Discussion in 'Today's YouTube' started by ichew, Aug 8, 2012.

1. ### ichewNew Member

Hi David

I just finished watching the video on the
"Standard Approach to Credit Risk under Basel II"

I wanted to know if the formula is:

Total Capital/ RWA (Credit Risk) + Market Risk+ Operational Risk > 8%

Why are we multiplying the exposure to the credit risk portion by 8%?

Isn't it a combination of all 3 risk factors? So wouldn't we need to know the market risk and operation risk portion of the denominator too before multiplying the exposure by 8%?

Thanks

Irving

2. ### ShaktiRathoreWell-Known Member

HI,
Under standard approach we just need to multiply the 8% by the associated risk RWA. Its the method used under standard approach so that is it. And since topic is Standard Approach to Credit Risk under Basel II we just need to calculate the capital required to cover credit risk and not the other risks.

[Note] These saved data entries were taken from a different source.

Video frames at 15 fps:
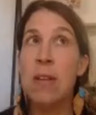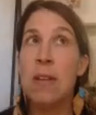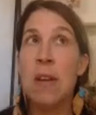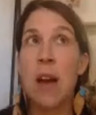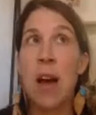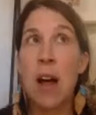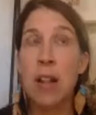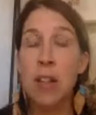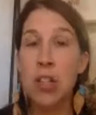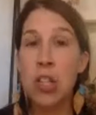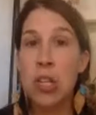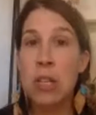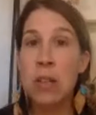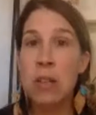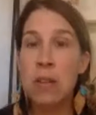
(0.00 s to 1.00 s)

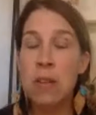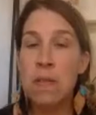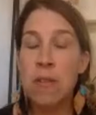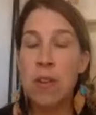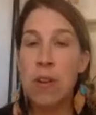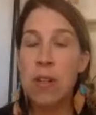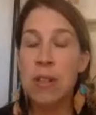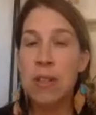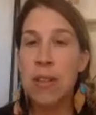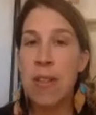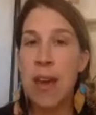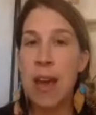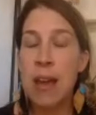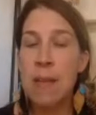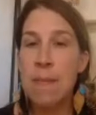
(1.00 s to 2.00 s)
collagen if they're into
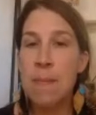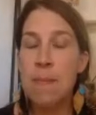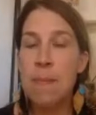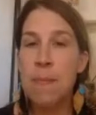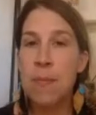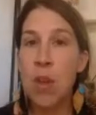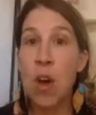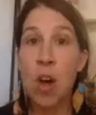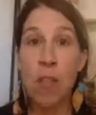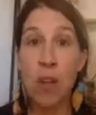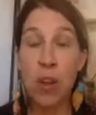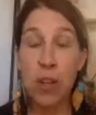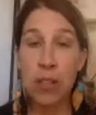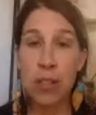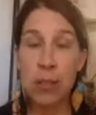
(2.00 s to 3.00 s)
that, all
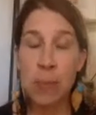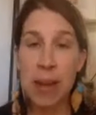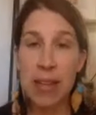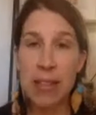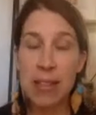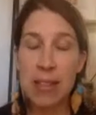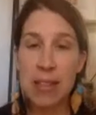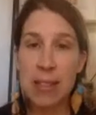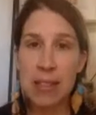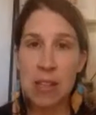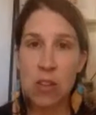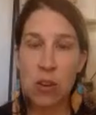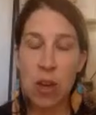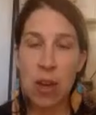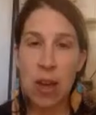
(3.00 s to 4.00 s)
the good spices,
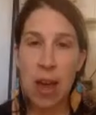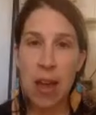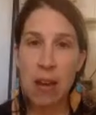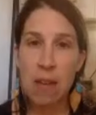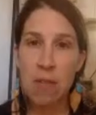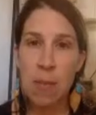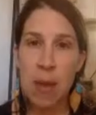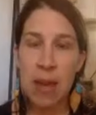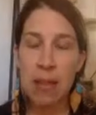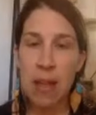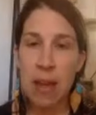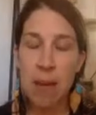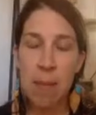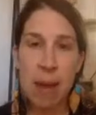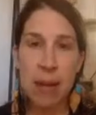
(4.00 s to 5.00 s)
and you can kind of make
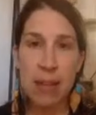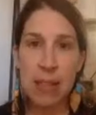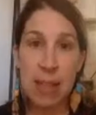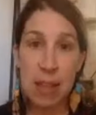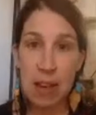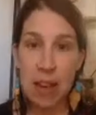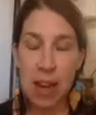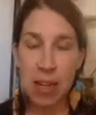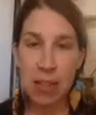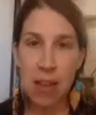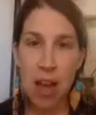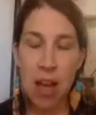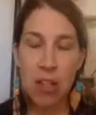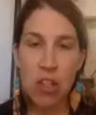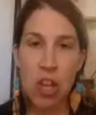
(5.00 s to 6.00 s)
like a Mexican
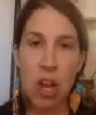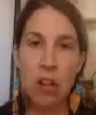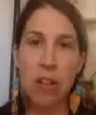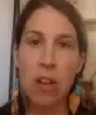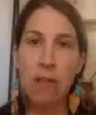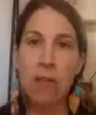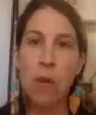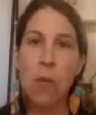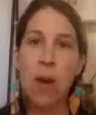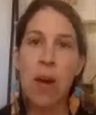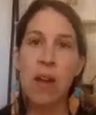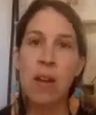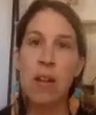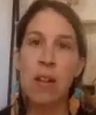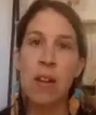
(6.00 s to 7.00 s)
hot chocolate if you
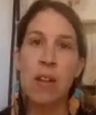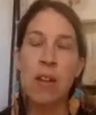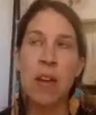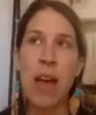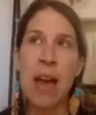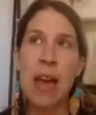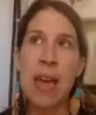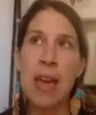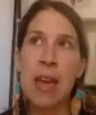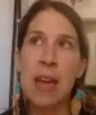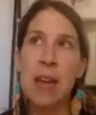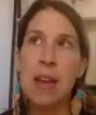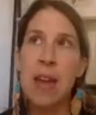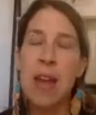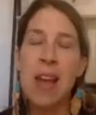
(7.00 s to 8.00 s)
want, a little
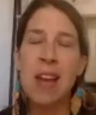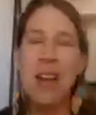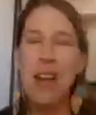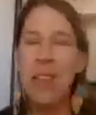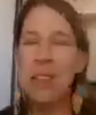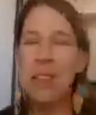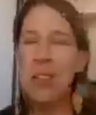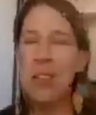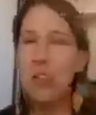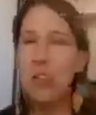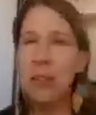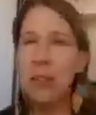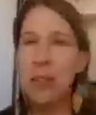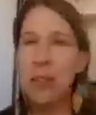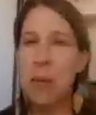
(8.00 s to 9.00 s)
cayenne, nothing too
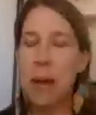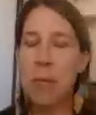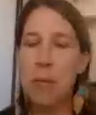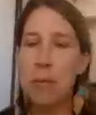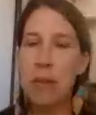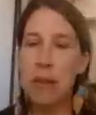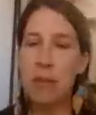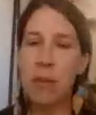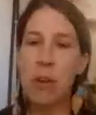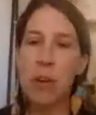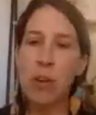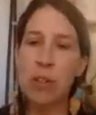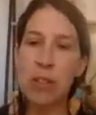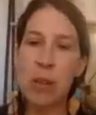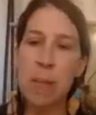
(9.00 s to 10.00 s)
spicy probably for
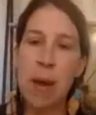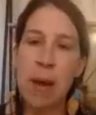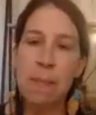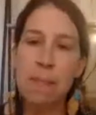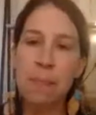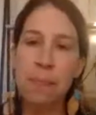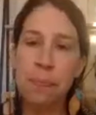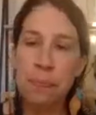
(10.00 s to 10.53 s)
nursing mom,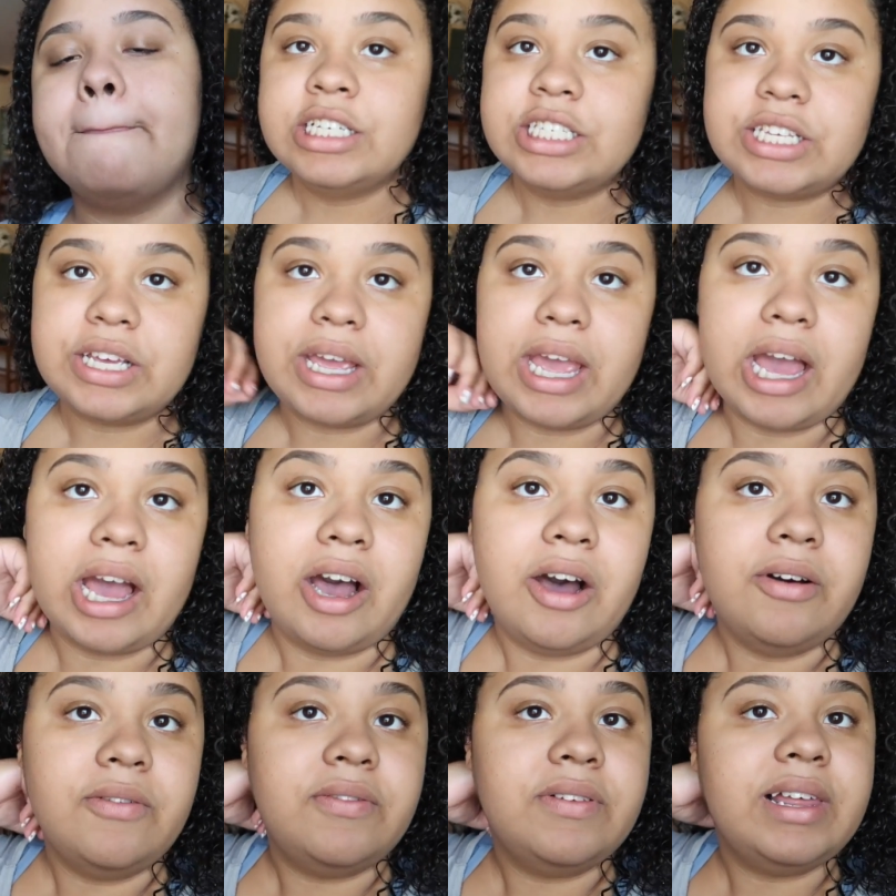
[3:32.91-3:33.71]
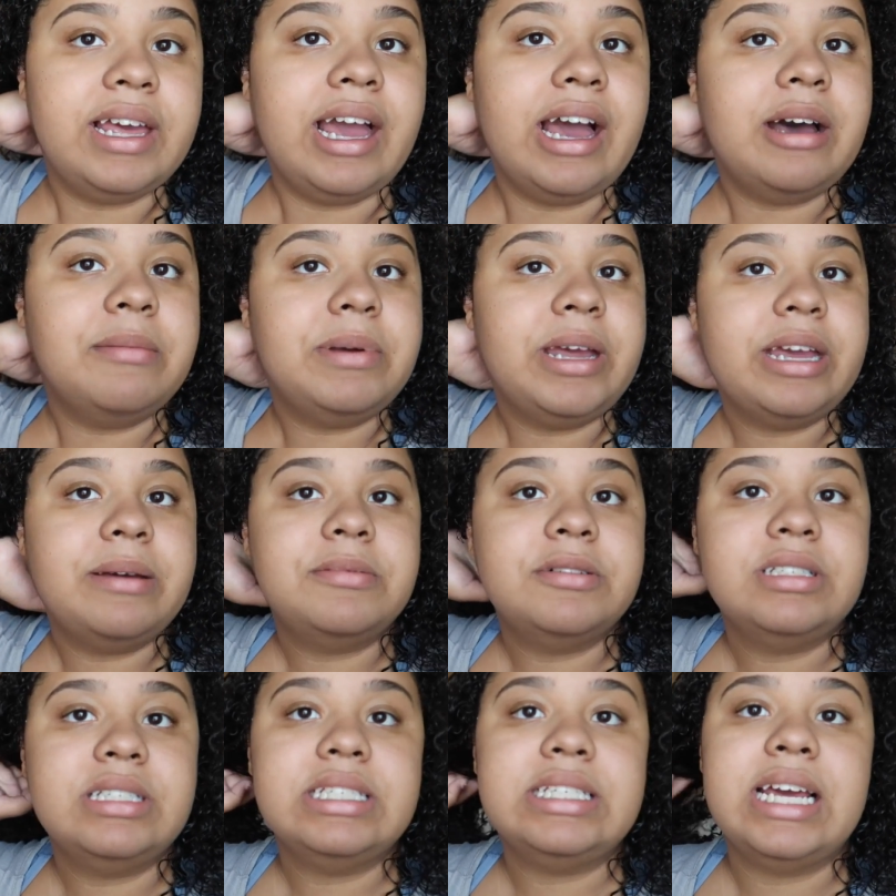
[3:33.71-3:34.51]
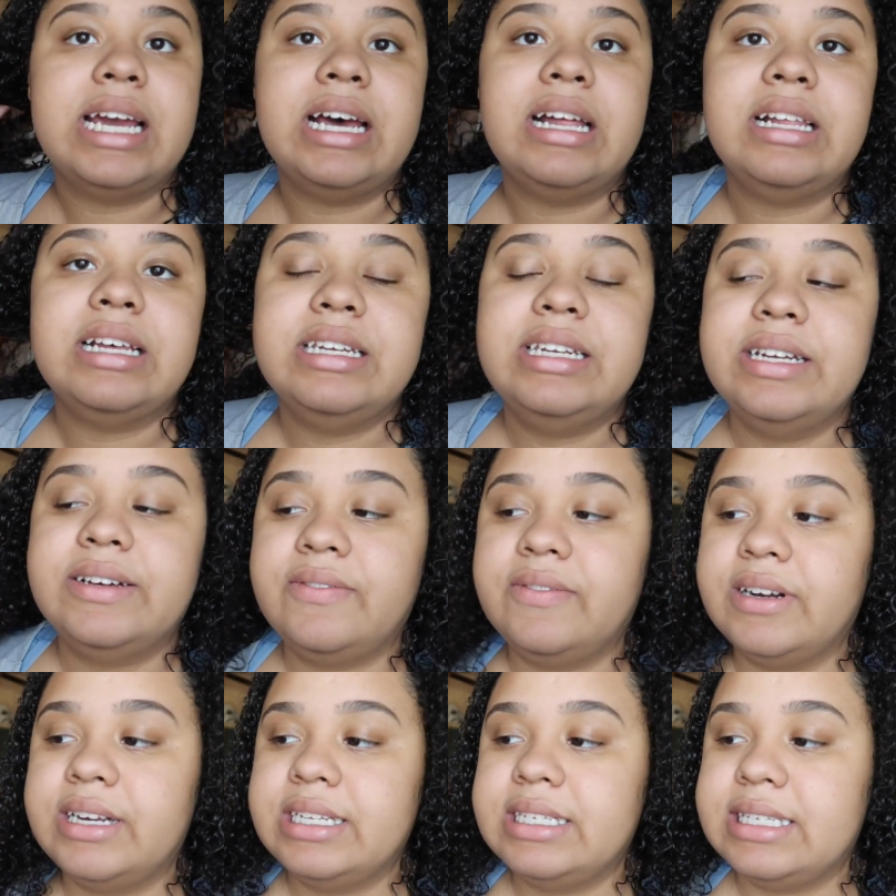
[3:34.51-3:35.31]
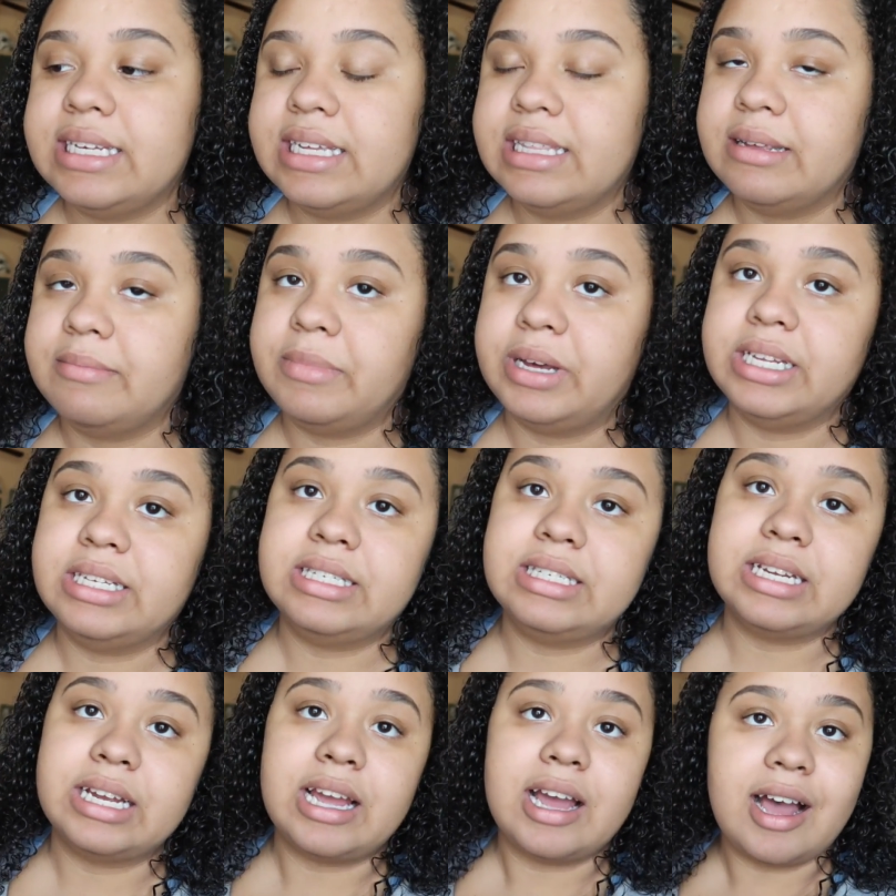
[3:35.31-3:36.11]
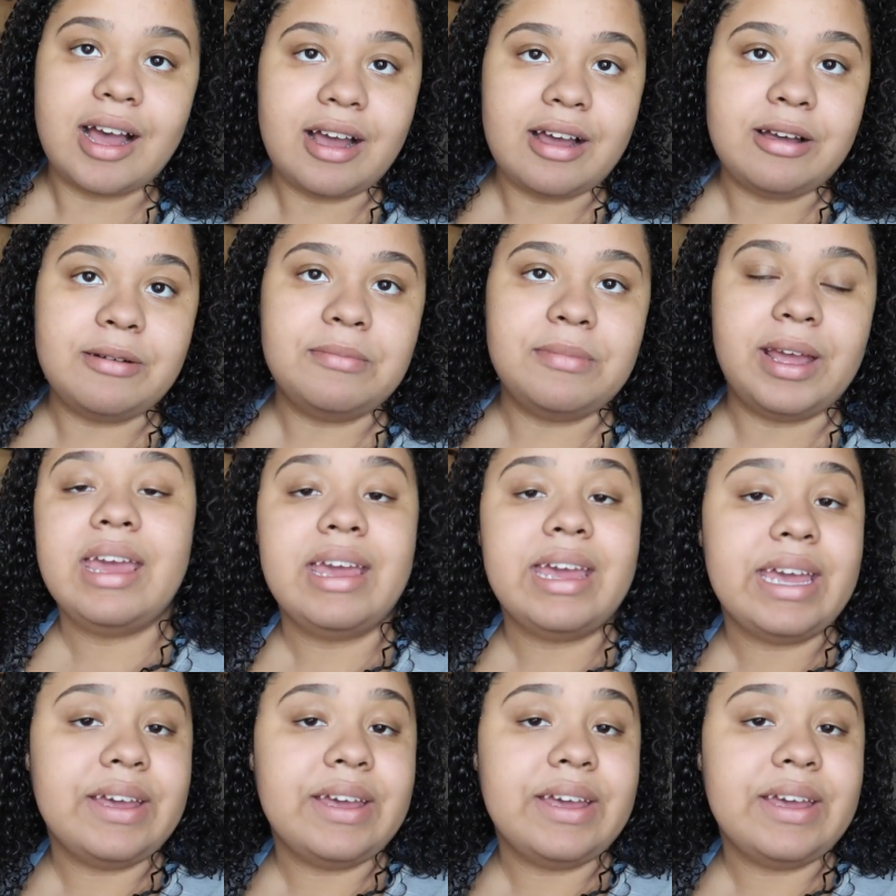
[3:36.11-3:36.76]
So yeah, hopefully I'll be able to tell a difference in the months to come.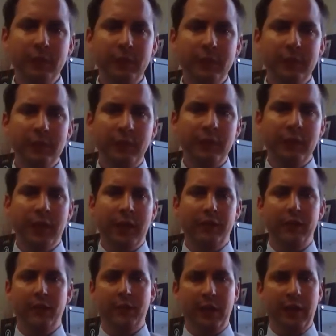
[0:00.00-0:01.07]
study guide
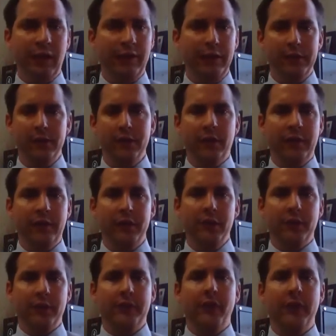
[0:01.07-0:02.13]
filled out, and all you got to do
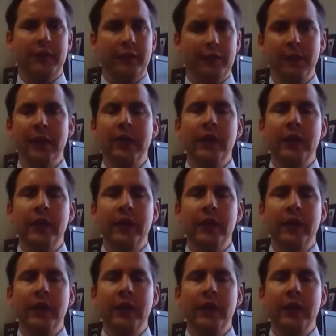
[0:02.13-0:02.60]
is study it.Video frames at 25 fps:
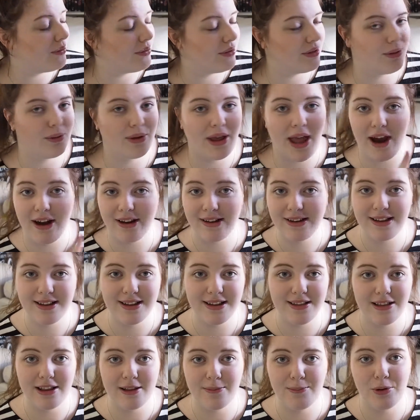The
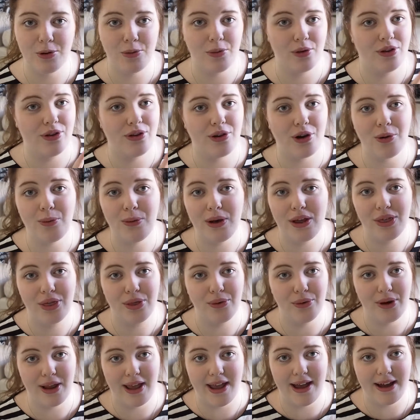characters in this book were so well
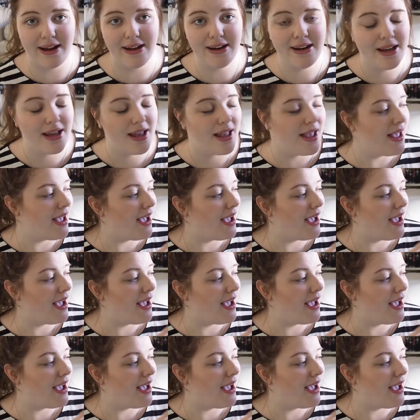thought out.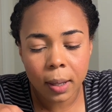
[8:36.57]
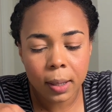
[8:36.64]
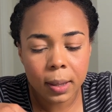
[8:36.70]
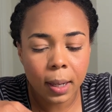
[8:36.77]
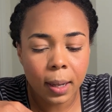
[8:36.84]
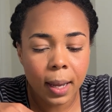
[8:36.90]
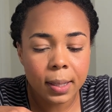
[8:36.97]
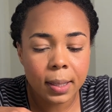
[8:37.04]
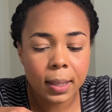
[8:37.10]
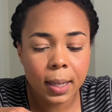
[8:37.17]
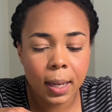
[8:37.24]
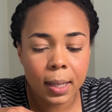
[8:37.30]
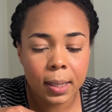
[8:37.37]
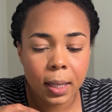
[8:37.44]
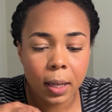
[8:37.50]
The lesson
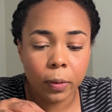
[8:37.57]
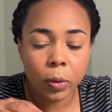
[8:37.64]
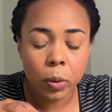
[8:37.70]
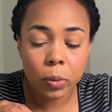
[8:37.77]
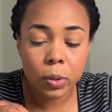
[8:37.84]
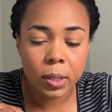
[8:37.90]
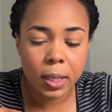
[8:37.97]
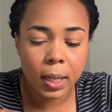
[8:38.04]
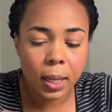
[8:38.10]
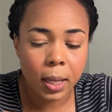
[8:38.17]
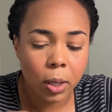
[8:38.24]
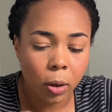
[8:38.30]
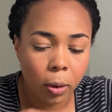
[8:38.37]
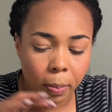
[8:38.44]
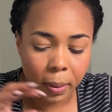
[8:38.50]
is if you see
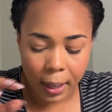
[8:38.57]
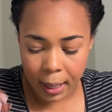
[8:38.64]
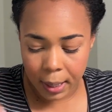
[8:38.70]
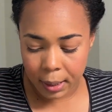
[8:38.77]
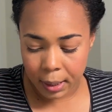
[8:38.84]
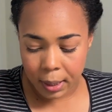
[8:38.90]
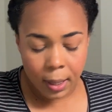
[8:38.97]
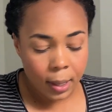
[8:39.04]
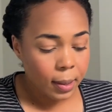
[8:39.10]
your plant,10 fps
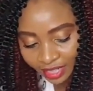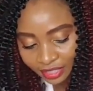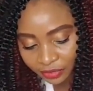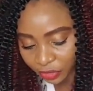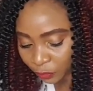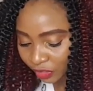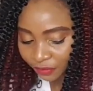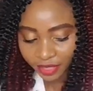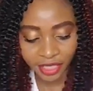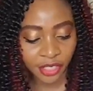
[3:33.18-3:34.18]
This is
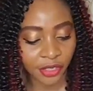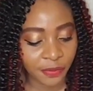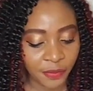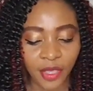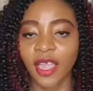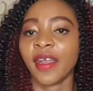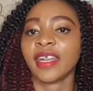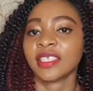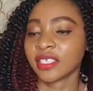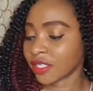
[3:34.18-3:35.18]
really, really cute. All
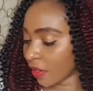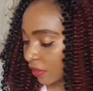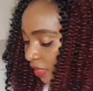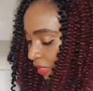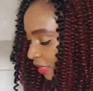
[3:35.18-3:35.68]
right, so the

I think the author here would be just focusing on credit risk and would be just calculating the capital required for credit risk.
hope it might help

• Like x 1
3. ### David Harper CFA FRMDavid Harper CFA FRM (test)

Hi Irving,

This refers to

I agree with ShaktiRathore: the topic is just credit risk, so it's common to ask (eg), what is the capital charge for credit required for a \$10 million loan? This loan won't have an operational risk charge. But the bank will need to roll up all three risk buckets from various exposures, so in aggregation, the three exposure buckets (credit, market, operational) are added. Thanks,

4. ### kevinbaconNew Member

I mean it you have so much knowledge about this issue and so much passion. I will keep visiting this forum very often.